Laut einer neuen, in Microbiology Spectrum veröffentlichten Studie kann anhand der nasalen Mikrobiota von Patienten auf der Intensivstation wirksam zwischen Sepsis und nicht-septischen Fällen unterschieden werden und sie ist der Analyse der Darmmikrobiota bei der Vorhersage einer Sepsis überlegen.

„Diese Erkenntnisse haben Auswirkungen auf die Entwicklung diagnostischer Strategien und den Fortschritt bei der Behandlung schwerer Erkrankungen“, sagte der korrespondierende Autor der Studie, Professor Jiaolong He, MD, PhD, vom Microbiome Medical Center, Abteilung für Labormedizin, Zhujiang Hospital, Southern Medical University, Guangzhou, Guangdong, China.

„In der Vergangenheit haben wir uns mehr auf die Darmmikrobiota von Patienten mit Sepsis konzentriert, aber es lohnt sich auch, einen Blick auf die Atemwegsmikrobiota zu werfen.“

Sepsis ist eine schwere Erkrankung mit einer hohen Sterblichkeitsrate von 29,9 % bis 57,5 %. Trotz der Festlegung der dritten internationalen Konsensdefinition für Sepsis und septischen Schock (Sepsis-3) im Jahr 2016 müssen viele Aspekte der Sepsis noch weiter erforscht werden, um die Diagnose zu verbessern.

Die Entwicklung der Diagnosekriterien von Sepsis-1 zu Sepsis-3 zeigt, dass weitere Forschung erforderlich ist. Darüber hinaus konzentrieren sich die Diagnosekriterien für Sepsis nicht mehr ausschließlich auf die Entzündungsreaktion, sondern berücksichtigen auch infektionsbedingtes Organversagen.

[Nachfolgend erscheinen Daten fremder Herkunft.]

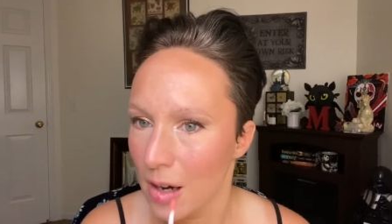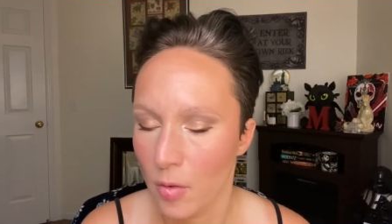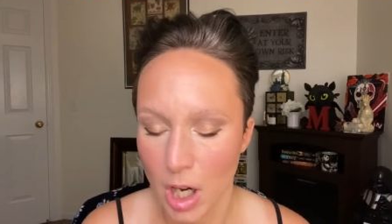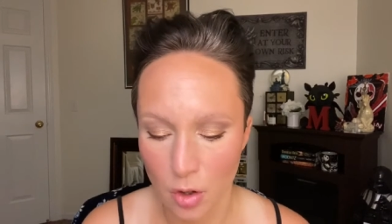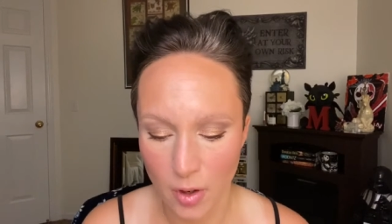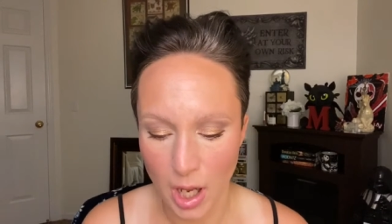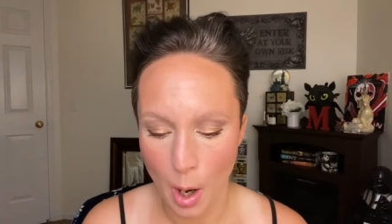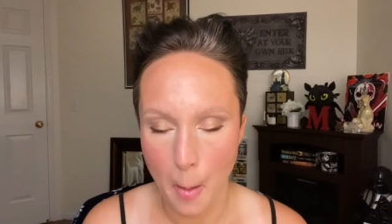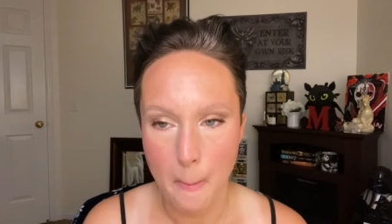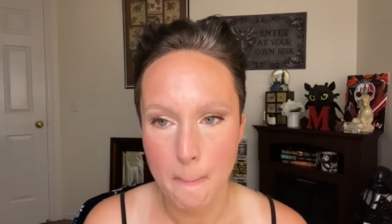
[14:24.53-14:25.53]
right over
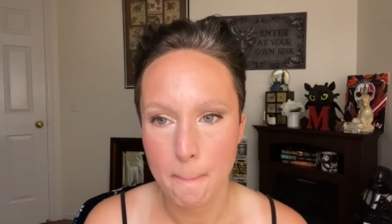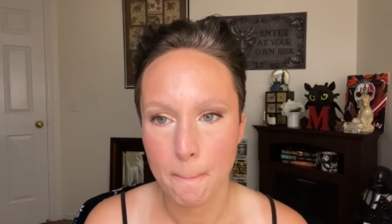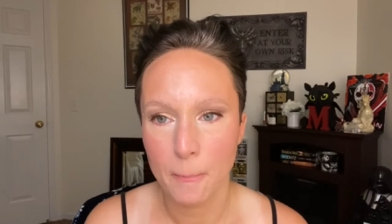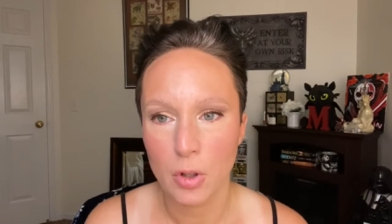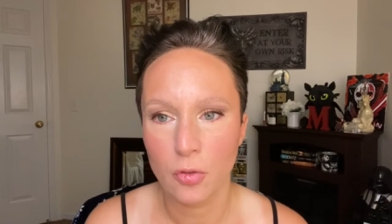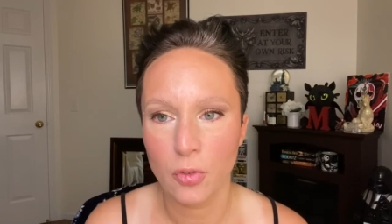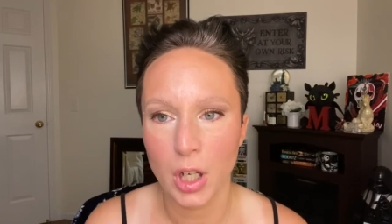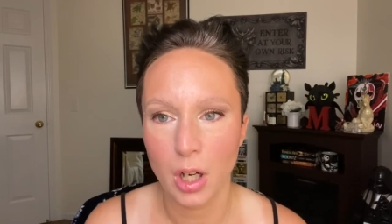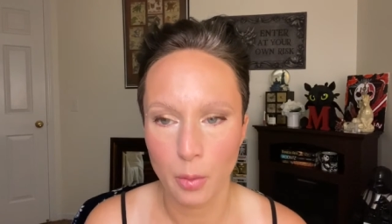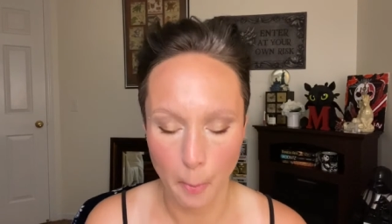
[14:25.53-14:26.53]
that
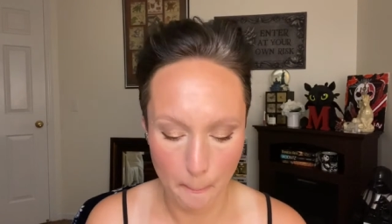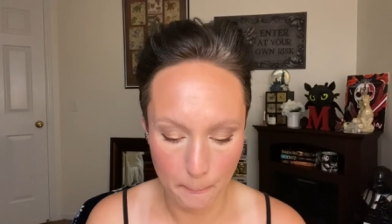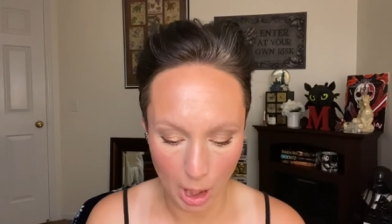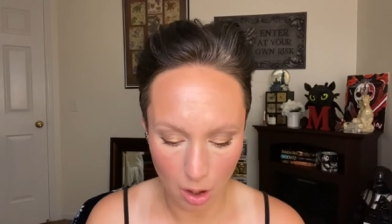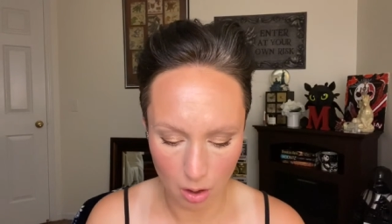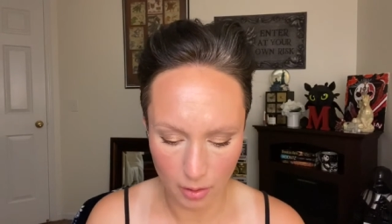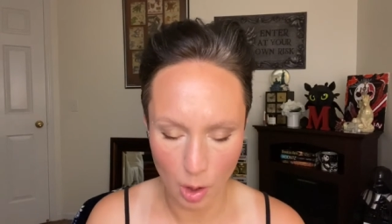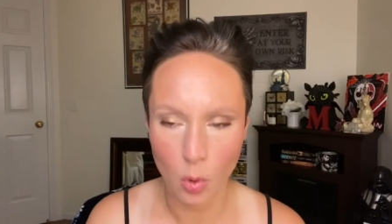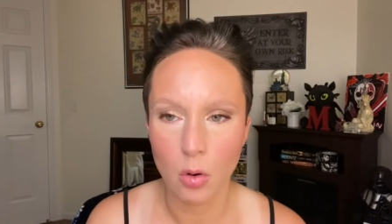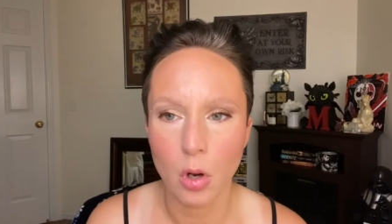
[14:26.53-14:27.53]
freaking burn
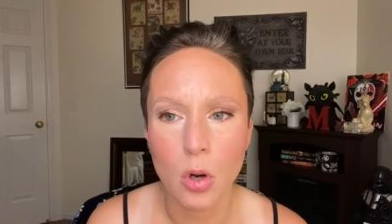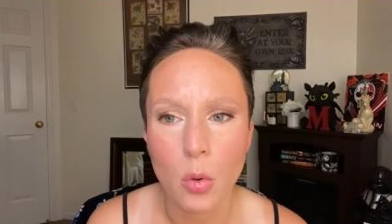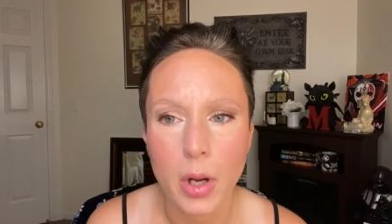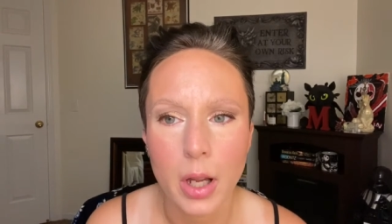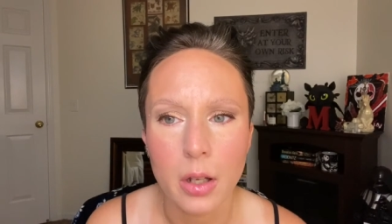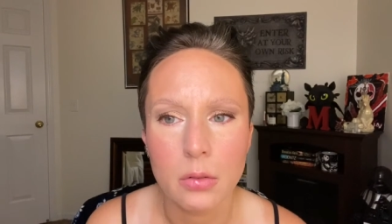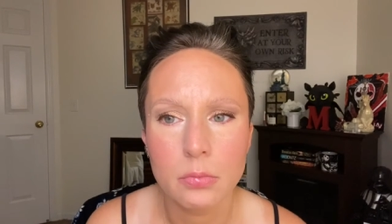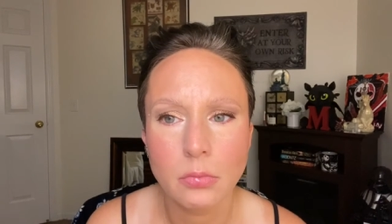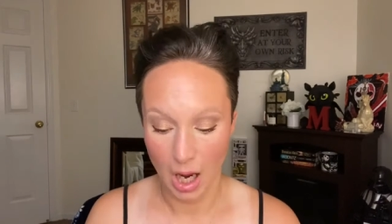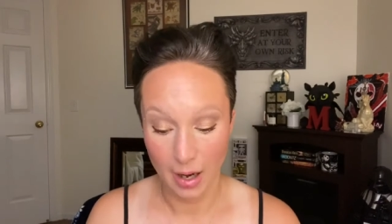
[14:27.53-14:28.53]
that won't go away.
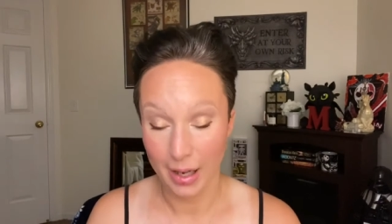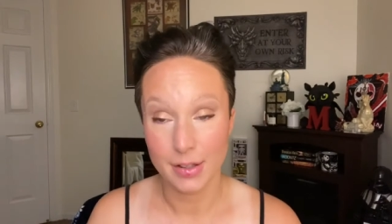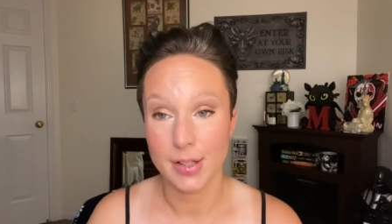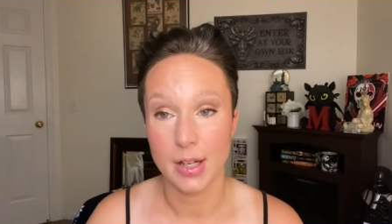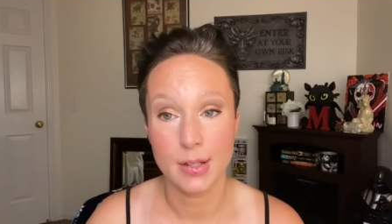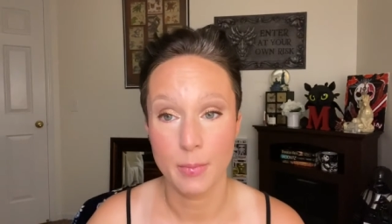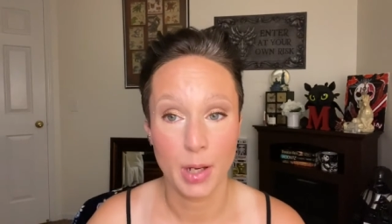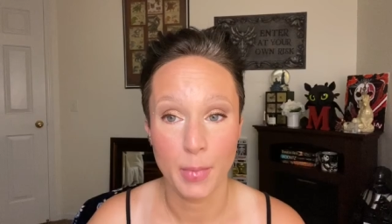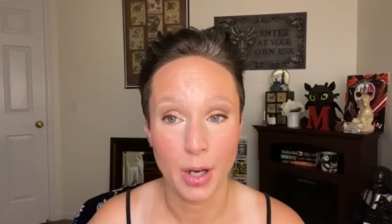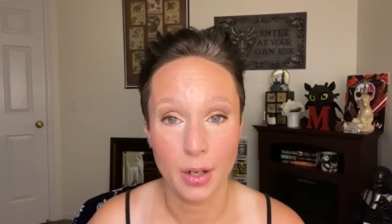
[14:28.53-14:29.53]
I had to say something
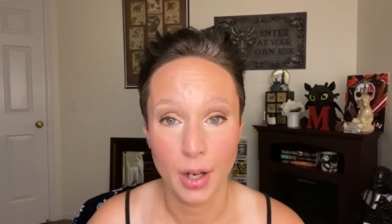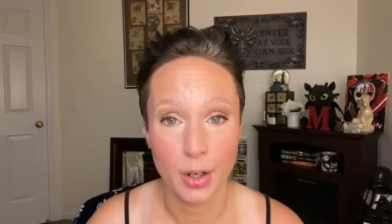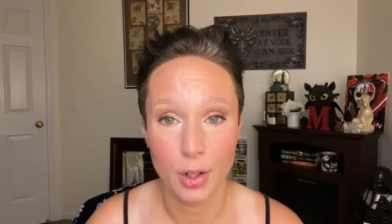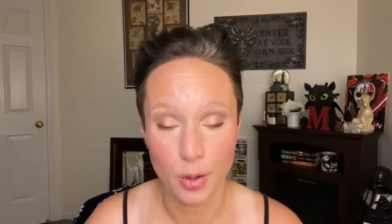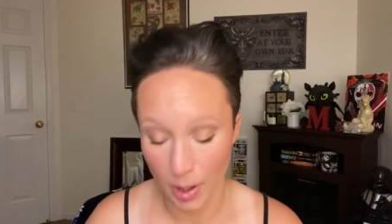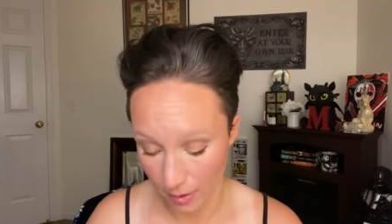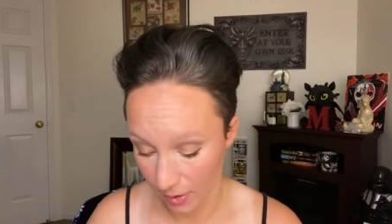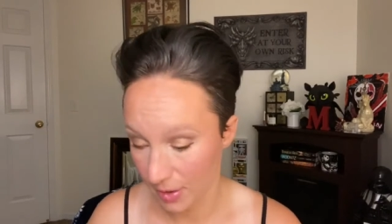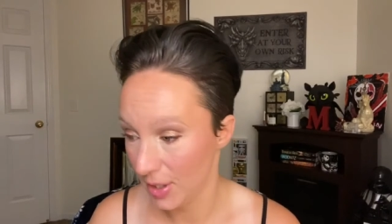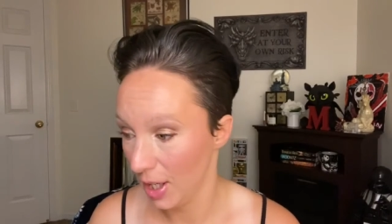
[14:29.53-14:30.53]
about it. I know you guys
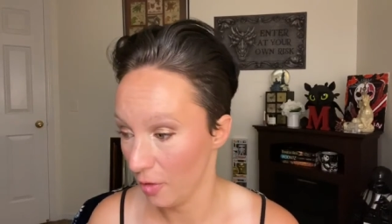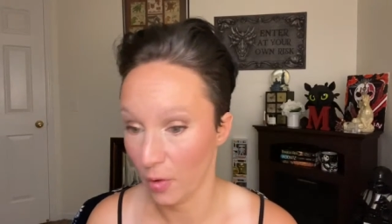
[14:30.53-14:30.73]
can see it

Obwohl in der Sepsisdiagnostik erhebliche Fortschritte erzielt wurden, konnten bisher keine biologischen Marker mit hoher Sensitivität und Spezifität identifiziert werden. Zudem schränken niedrige Kulturpositivitätsraten und wenige kultivierbare Organismen die Diagnose einer klinischen Sepsis ein. Ziel der Forscher war daher die Identifizierung eines neuen, wirksamen und zuverlässigen Biomarkers für Sepsis.

Für die neue Studie rekrutierten die Forscher 157 Probanden (89 davon mit Sepsis) beiderlei Geschlechts am Affiliated Hospital der Southern Medical University. Sie sammelten Nasenabstriche und Stuhlproben von septischen und nicht-septischen Patienten auf der Intensivstation sowie der Atemwegs- und Intensivstation.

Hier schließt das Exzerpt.